*Task requirements*:
Reproduce the listing below word for word, with no pictures.

:: Data extracts ::

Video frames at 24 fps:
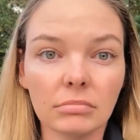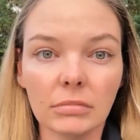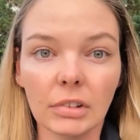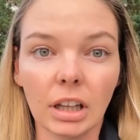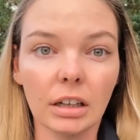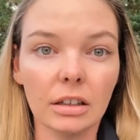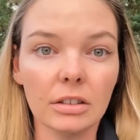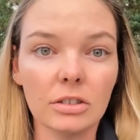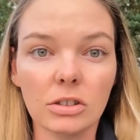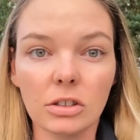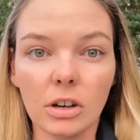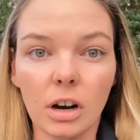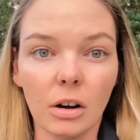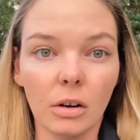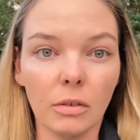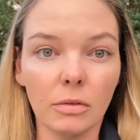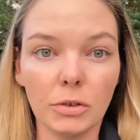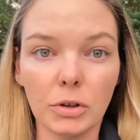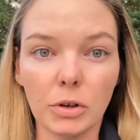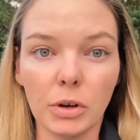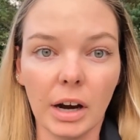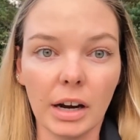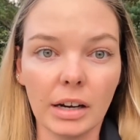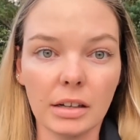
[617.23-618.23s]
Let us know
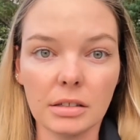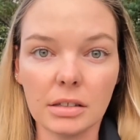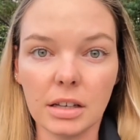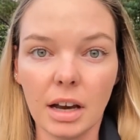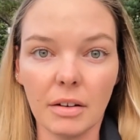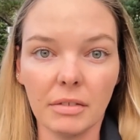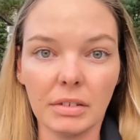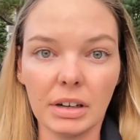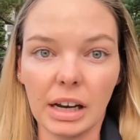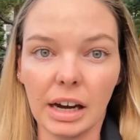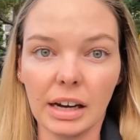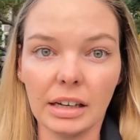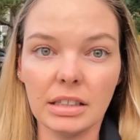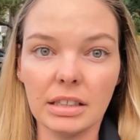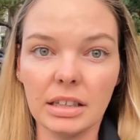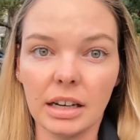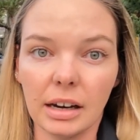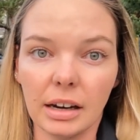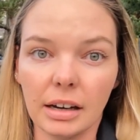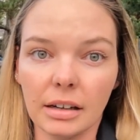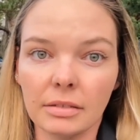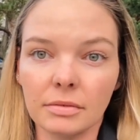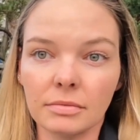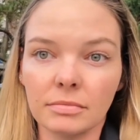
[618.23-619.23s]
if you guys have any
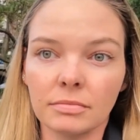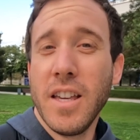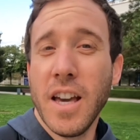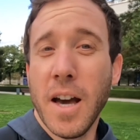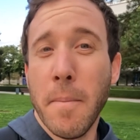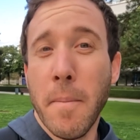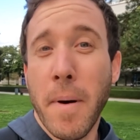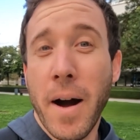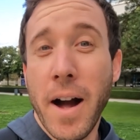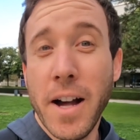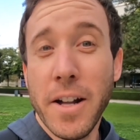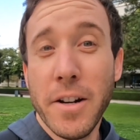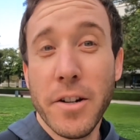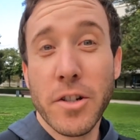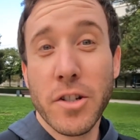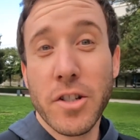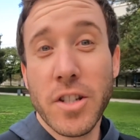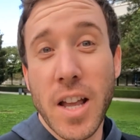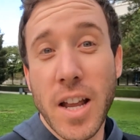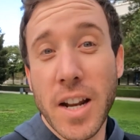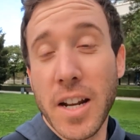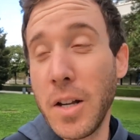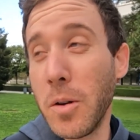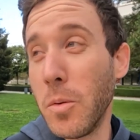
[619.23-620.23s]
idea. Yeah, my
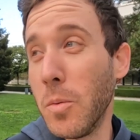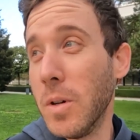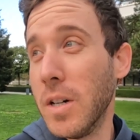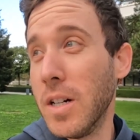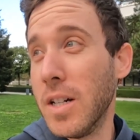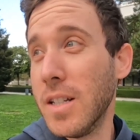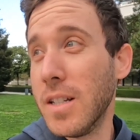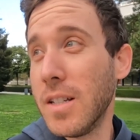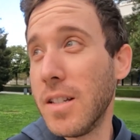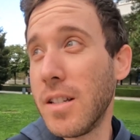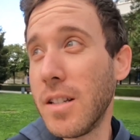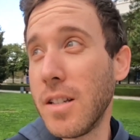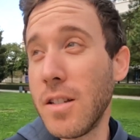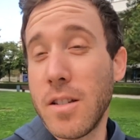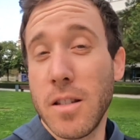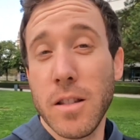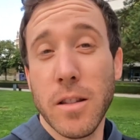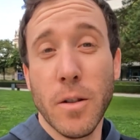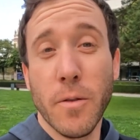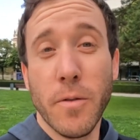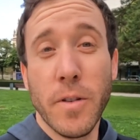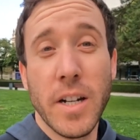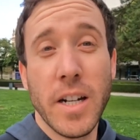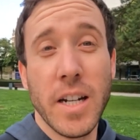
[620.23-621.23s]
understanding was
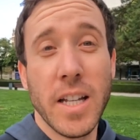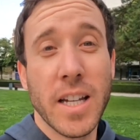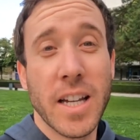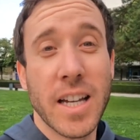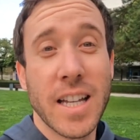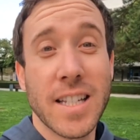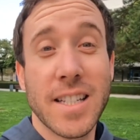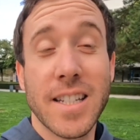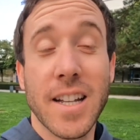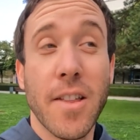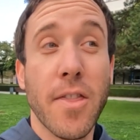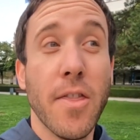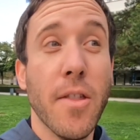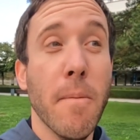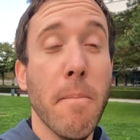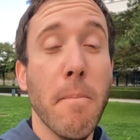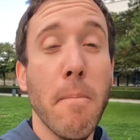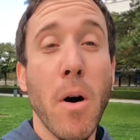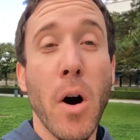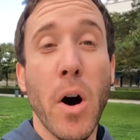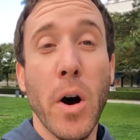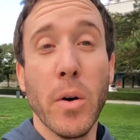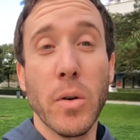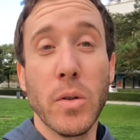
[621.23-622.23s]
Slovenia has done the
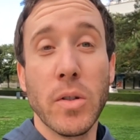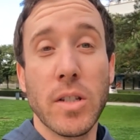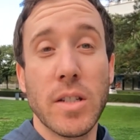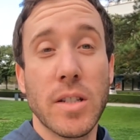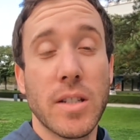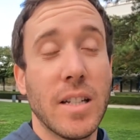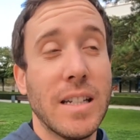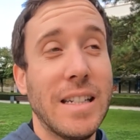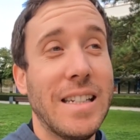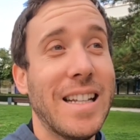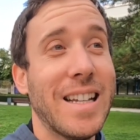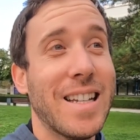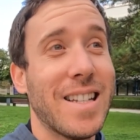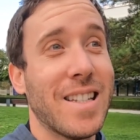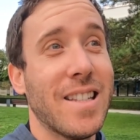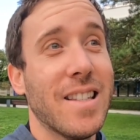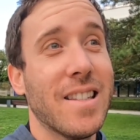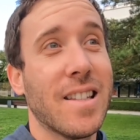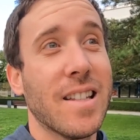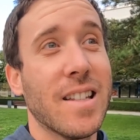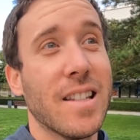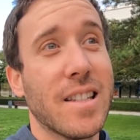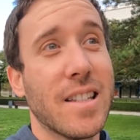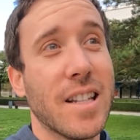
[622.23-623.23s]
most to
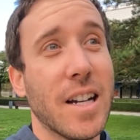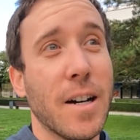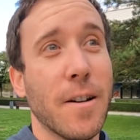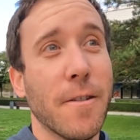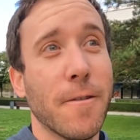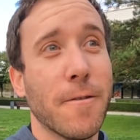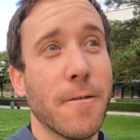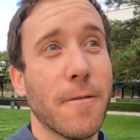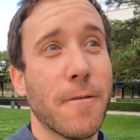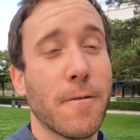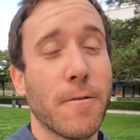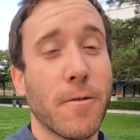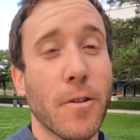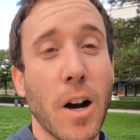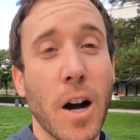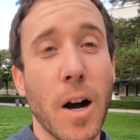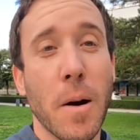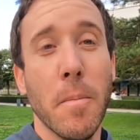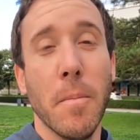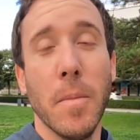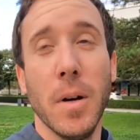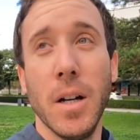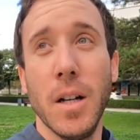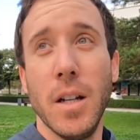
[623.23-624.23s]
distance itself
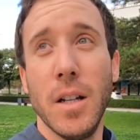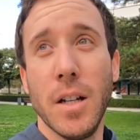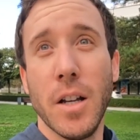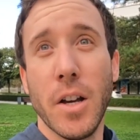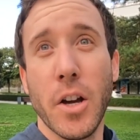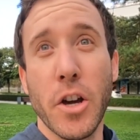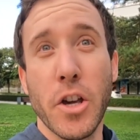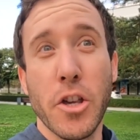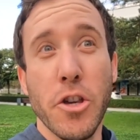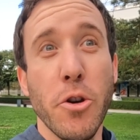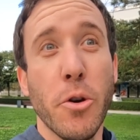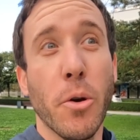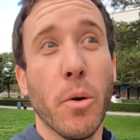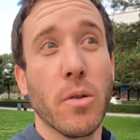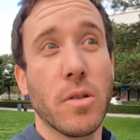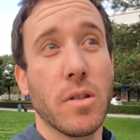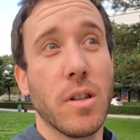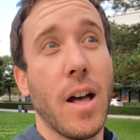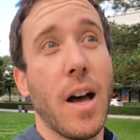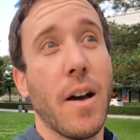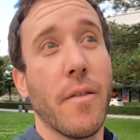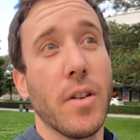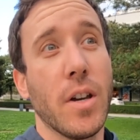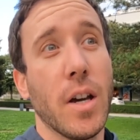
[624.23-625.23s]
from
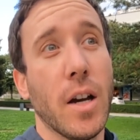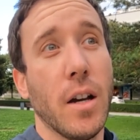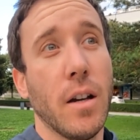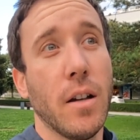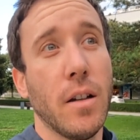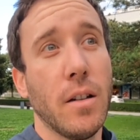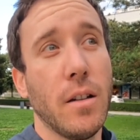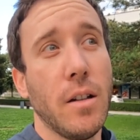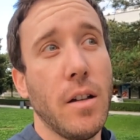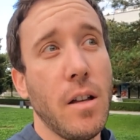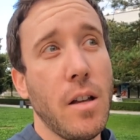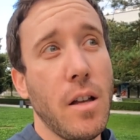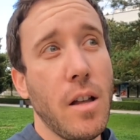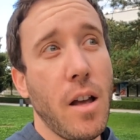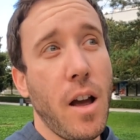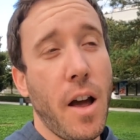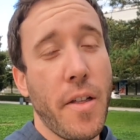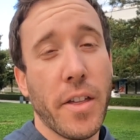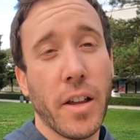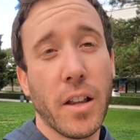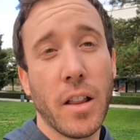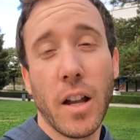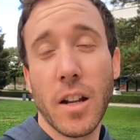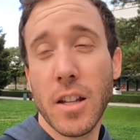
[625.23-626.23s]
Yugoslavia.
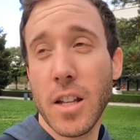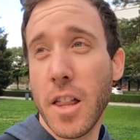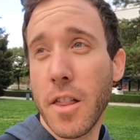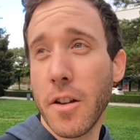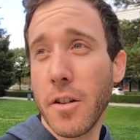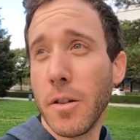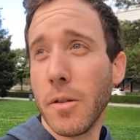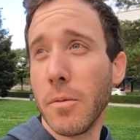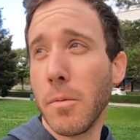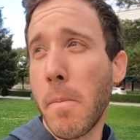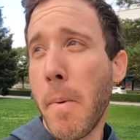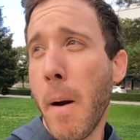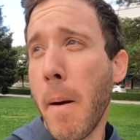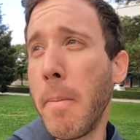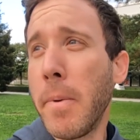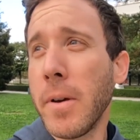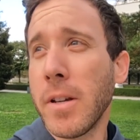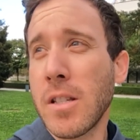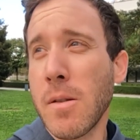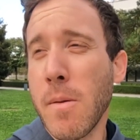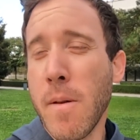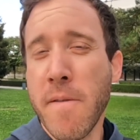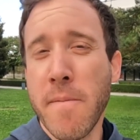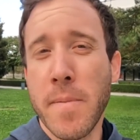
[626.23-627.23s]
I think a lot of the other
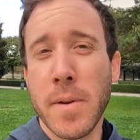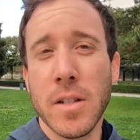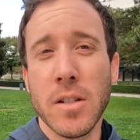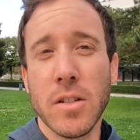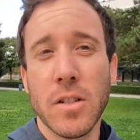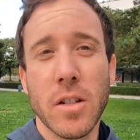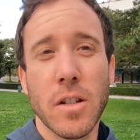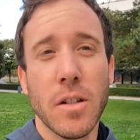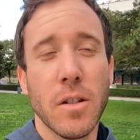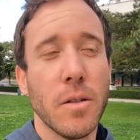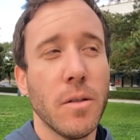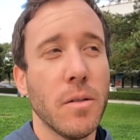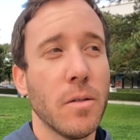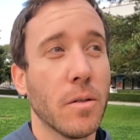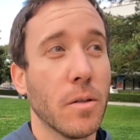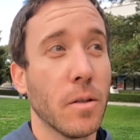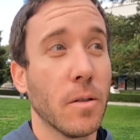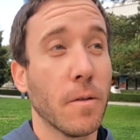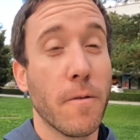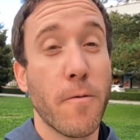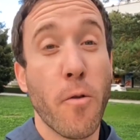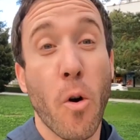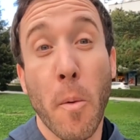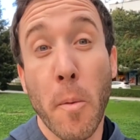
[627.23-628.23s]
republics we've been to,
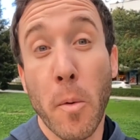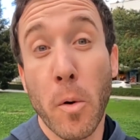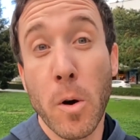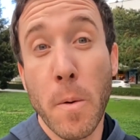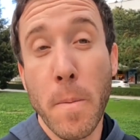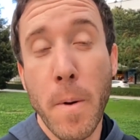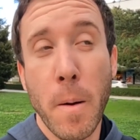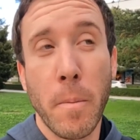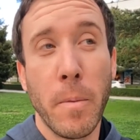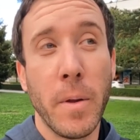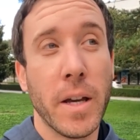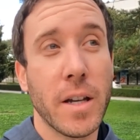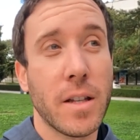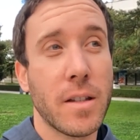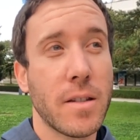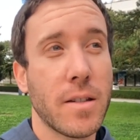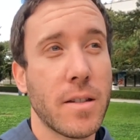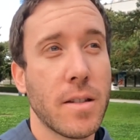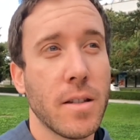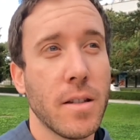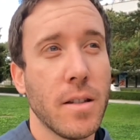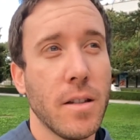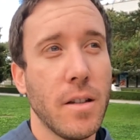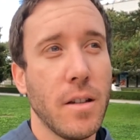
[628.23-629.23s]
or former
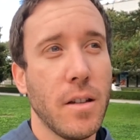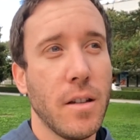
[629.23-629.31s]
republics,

:::

*Solution*:
Video frames at 24 fps:
[617.23-618.23s]
Let us know
[618.23-619.23s]
if you guys have any
[619.23-620.23s]
idea. Yeah, my
[620.23-621.23s]
understanding was
[621.23-622.23s]
Slovenia has done the
[622.23-623.23s]
most to
[623.23-624.23s]
distance itself
[624.23-625.23s]
from
[625.23-626.23s]
Yugoslavia.
[626.23-627.23s]
I think a lot of the other
[627.23-628.23s]
republics we've been to,
[628.23-629.23s]
or former
[629.23-629.31s]
republics,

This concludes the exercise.